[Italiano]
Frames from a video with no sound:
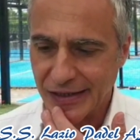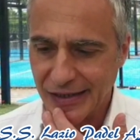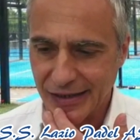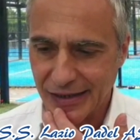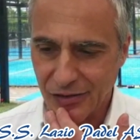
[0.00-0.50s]

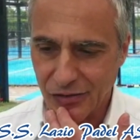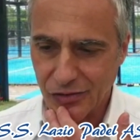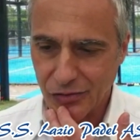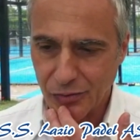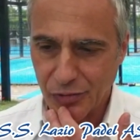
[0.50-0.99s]
eh, eh,
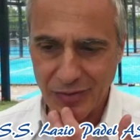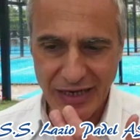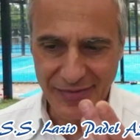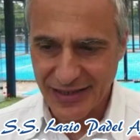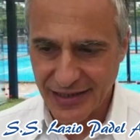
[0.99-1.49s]
un
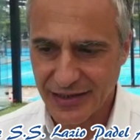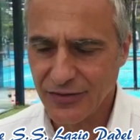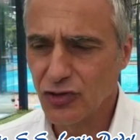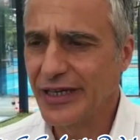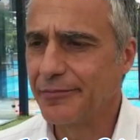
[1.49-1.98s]
problema di
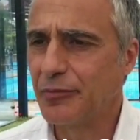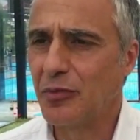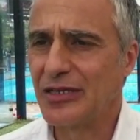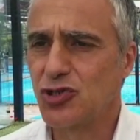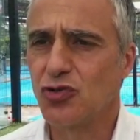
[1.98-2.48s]
cattivo
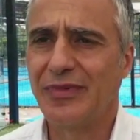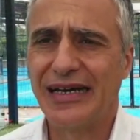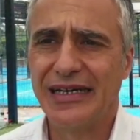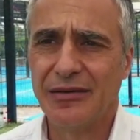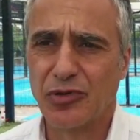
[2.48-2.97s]
tempo, ma
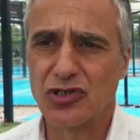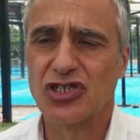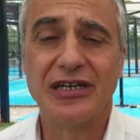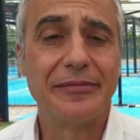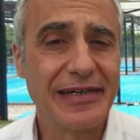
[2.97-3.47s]
insomma
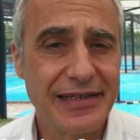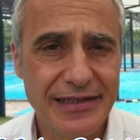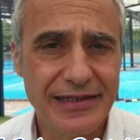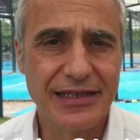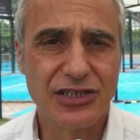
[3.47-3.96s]
prossima
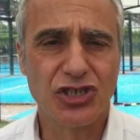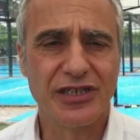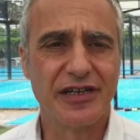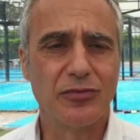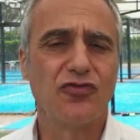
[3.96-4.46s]
partita
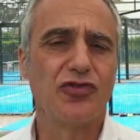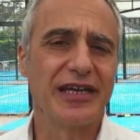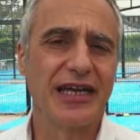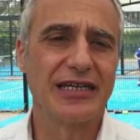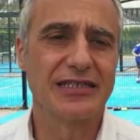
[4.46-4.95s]
ce l'avremo
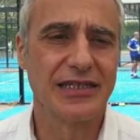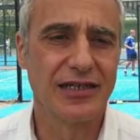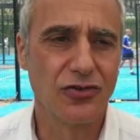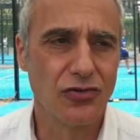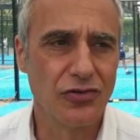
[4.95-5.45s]
fuori
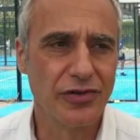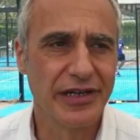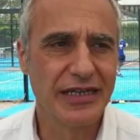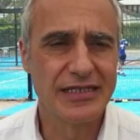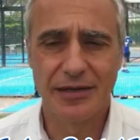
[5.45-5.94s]
casa
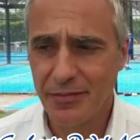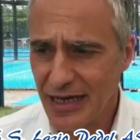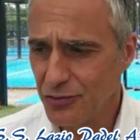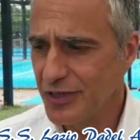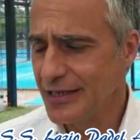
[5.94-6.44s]
con il
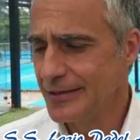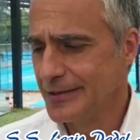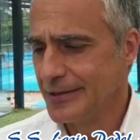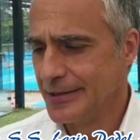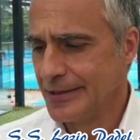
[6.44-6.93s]
Sabaglia
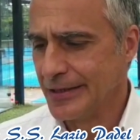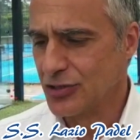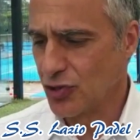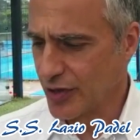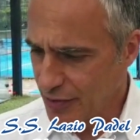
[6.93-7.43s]

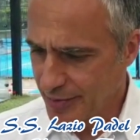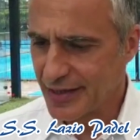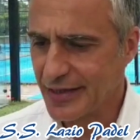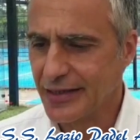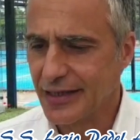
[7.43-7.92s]
so che è una
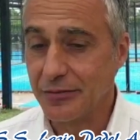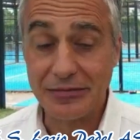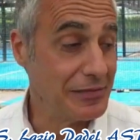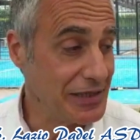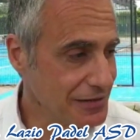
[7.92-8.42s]
partita
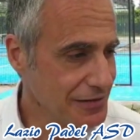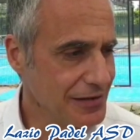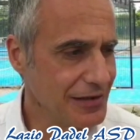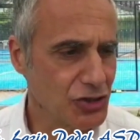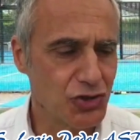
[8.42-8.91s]
mi, mi,
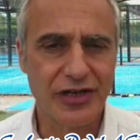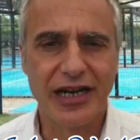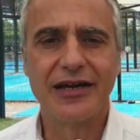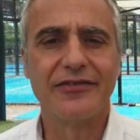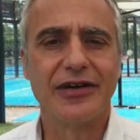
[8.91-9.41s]
eh,
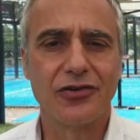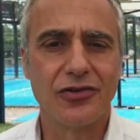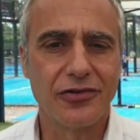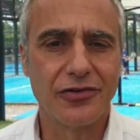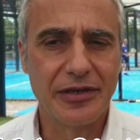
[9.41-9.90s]

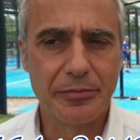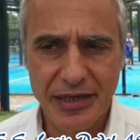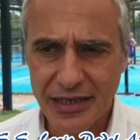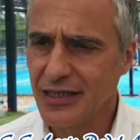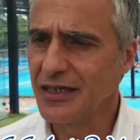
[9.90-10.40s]
aggiornavano
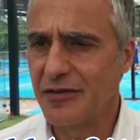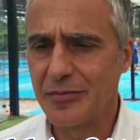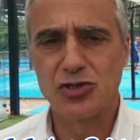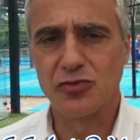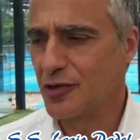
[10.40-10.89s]
impegnativa,
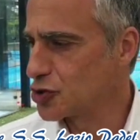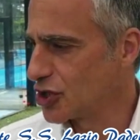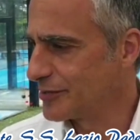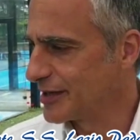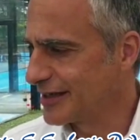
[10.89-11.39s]
ma insomma noi
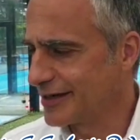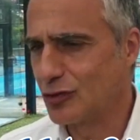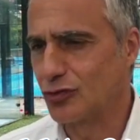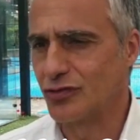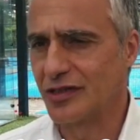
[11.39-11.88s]
ce la
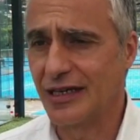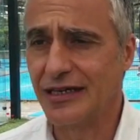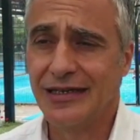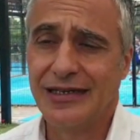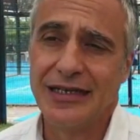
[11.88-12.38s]
metteremo
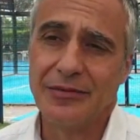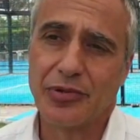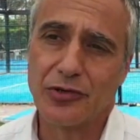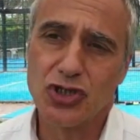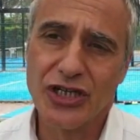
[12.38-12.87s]
tutta
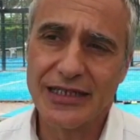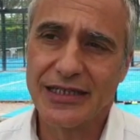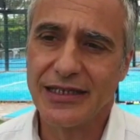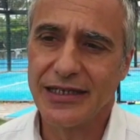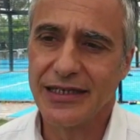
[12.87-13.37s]

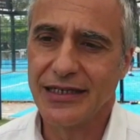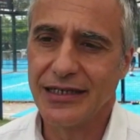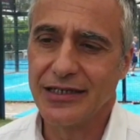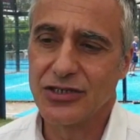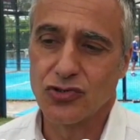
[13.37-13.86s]

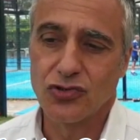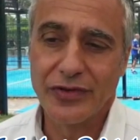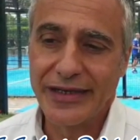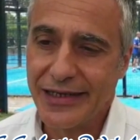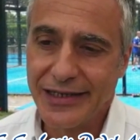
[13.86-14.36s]
progetti
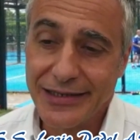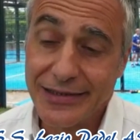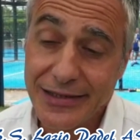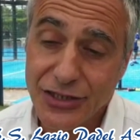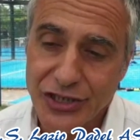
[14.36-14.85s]
sono
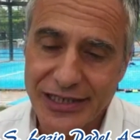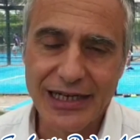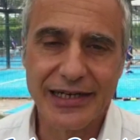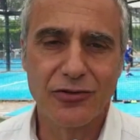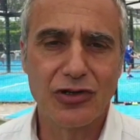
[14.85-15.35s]
quelli di
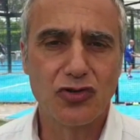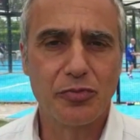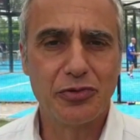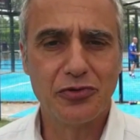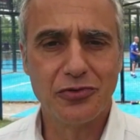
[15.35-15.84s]
cercare
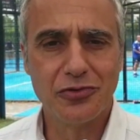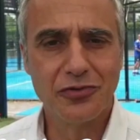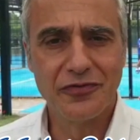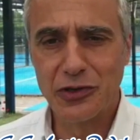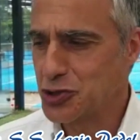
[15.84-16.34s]
quanto
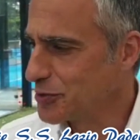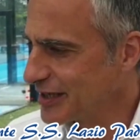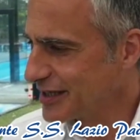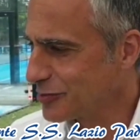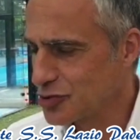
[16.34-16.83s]
più
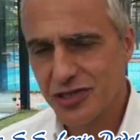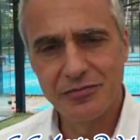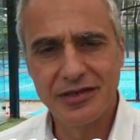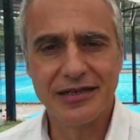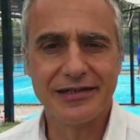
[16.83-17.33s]
velocemente
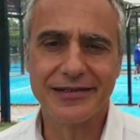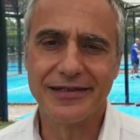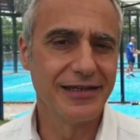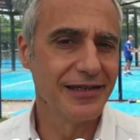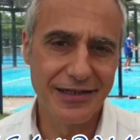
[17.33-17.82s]
possibile
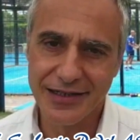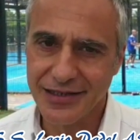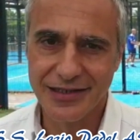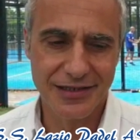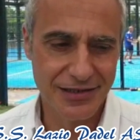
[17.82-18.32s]

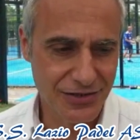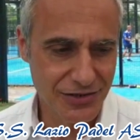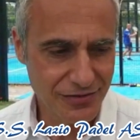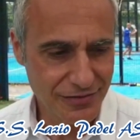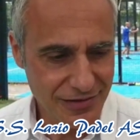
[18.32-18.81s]
di
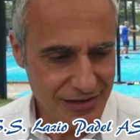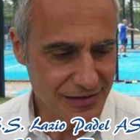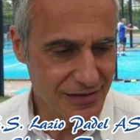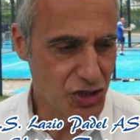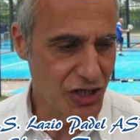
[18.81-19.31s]

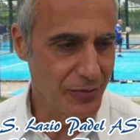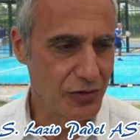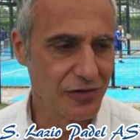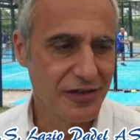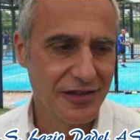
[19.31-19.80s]

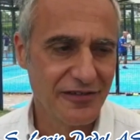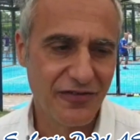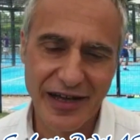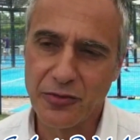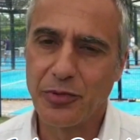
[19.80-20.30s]
diciamo,
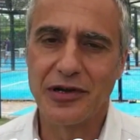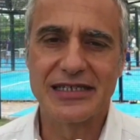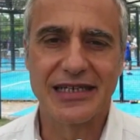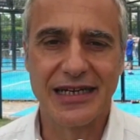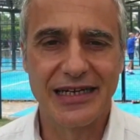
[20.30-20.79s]
fare un po'
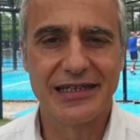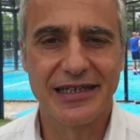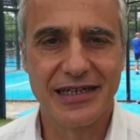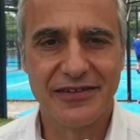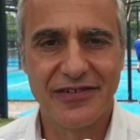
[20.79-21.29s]
la
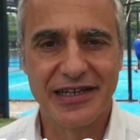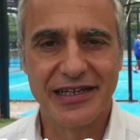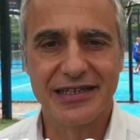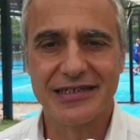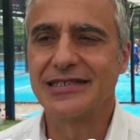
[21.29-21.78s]
scalata alle
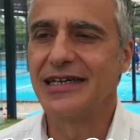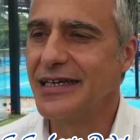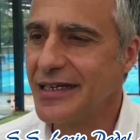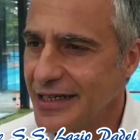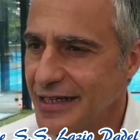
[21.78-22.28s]
varie
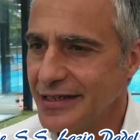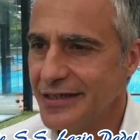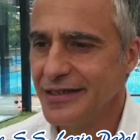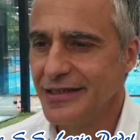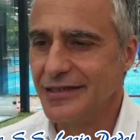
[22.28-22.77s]
serie
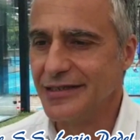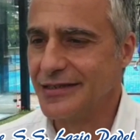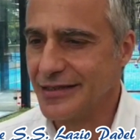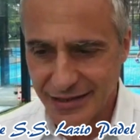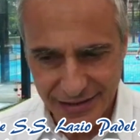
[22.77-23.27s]

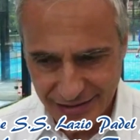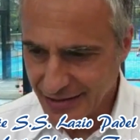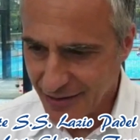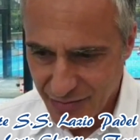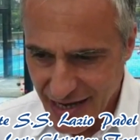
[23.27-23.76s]
eh,
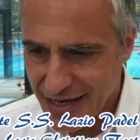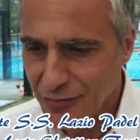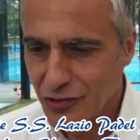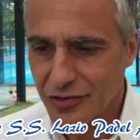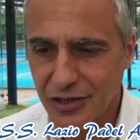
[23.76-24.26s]
che
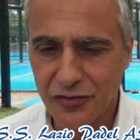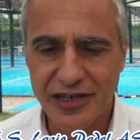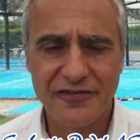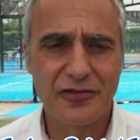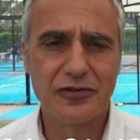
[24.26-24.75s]
abbiamo da
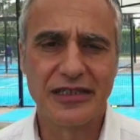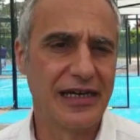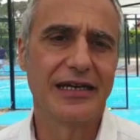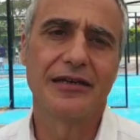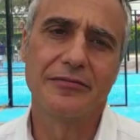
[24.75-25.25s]
dover
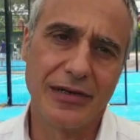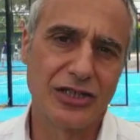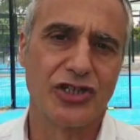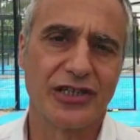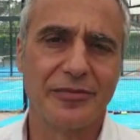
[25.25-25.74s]
affrontare,
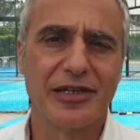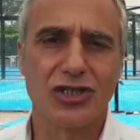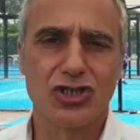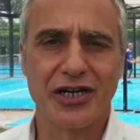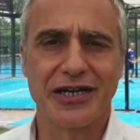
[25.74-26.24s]
ma
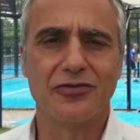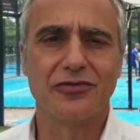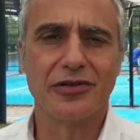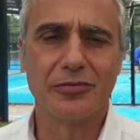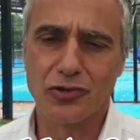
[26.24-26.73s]
certamente c'è
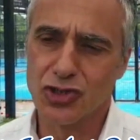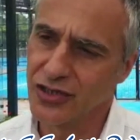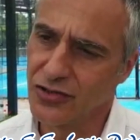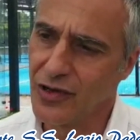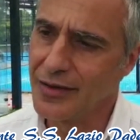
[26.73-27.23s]
un
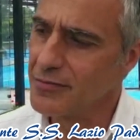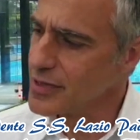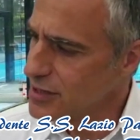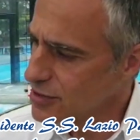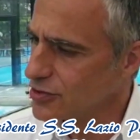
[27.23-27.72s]
progetto
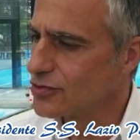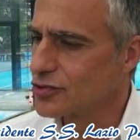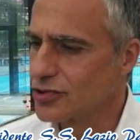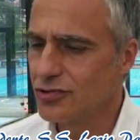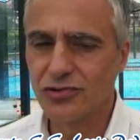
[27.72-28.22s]
ambizioso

..............................

- [Required action] An exact copy of the records above is needed, with the pictures removed.

- [Reply]
[Italiano]
Frames from a video with no sound:
[0.00-0.50s]

[0.50-0.99s]
eh, eh,
[0.99-1.49s]
un
[1.49-1.98s]
problema di
[1.98-2.48s]
cattivo
[2.48-2.97s]
tempo, ma
[2.97-3.47s]
insomma
[3.47-3.96s]
prossima
[3.96-4.46s]
partita
[4.46-4.95s]
ce l'avremo
[4.95-5.45s]
fuori
[5.45-5.94s]
casa
[5.94-6.44s]
con il
[6.44-6.93s]
Sabaglia
[6.93-7.43s]

[7.43-7.92s]
so che è una
[7.92-8.42s]
partita
[8.42-8.91s]
mi, mi,
[8.91-9.41s]
eh,
[9.41-9.90s]

[9.90-10.40s]
aggiornavano
[10.40-10.89s]
impegnativa,
[10.89-11.39s]
ma insomma noi
[11.39-11.88s]
ce la
[11.88-12.38s]
metteremo
[12.38-12.87s]
tutta
[12.87-13.37s]

[13.37-13.86s]

[13.86-14.36s]
progetti
[14.36-14.85s]
sono
[14.85-15.35s]
quelli di
[15.35-15.84s]
cercare
[15.84-16.34s]
quanto
[16.34-16.83s]
più
[16.83-17.33s]
velocemente
[17.33-17.82s]
possibile
[17.82-18.32s]

[18.32-18.81s]
di
[18.81-19.31s]

[19.31-19.80s]

[19.80-20.30s]
diciamo,
[20.30-20.79s]
fare un po'
[20.79-21.29s]
la
[21.29-21.78s]
scalata alle
[21.78-22.28s]
varie
[22.28-22.77s]
serie
[22.77-23.27s]

[23.27-23.76s]
eh,
[23.76-24.26s]
che
[24.26-24.75s]
abbiamo da
[24.75-25.25s]
dover
[25.25-25.74s]
affrontare,
[25.74-26.24s]
ma
[26.24-26.73s]
certamente c'è
[26.73-27.23s]
un
[27.23-27.72s]
progetto
[27.72-28.22s]
ambizioso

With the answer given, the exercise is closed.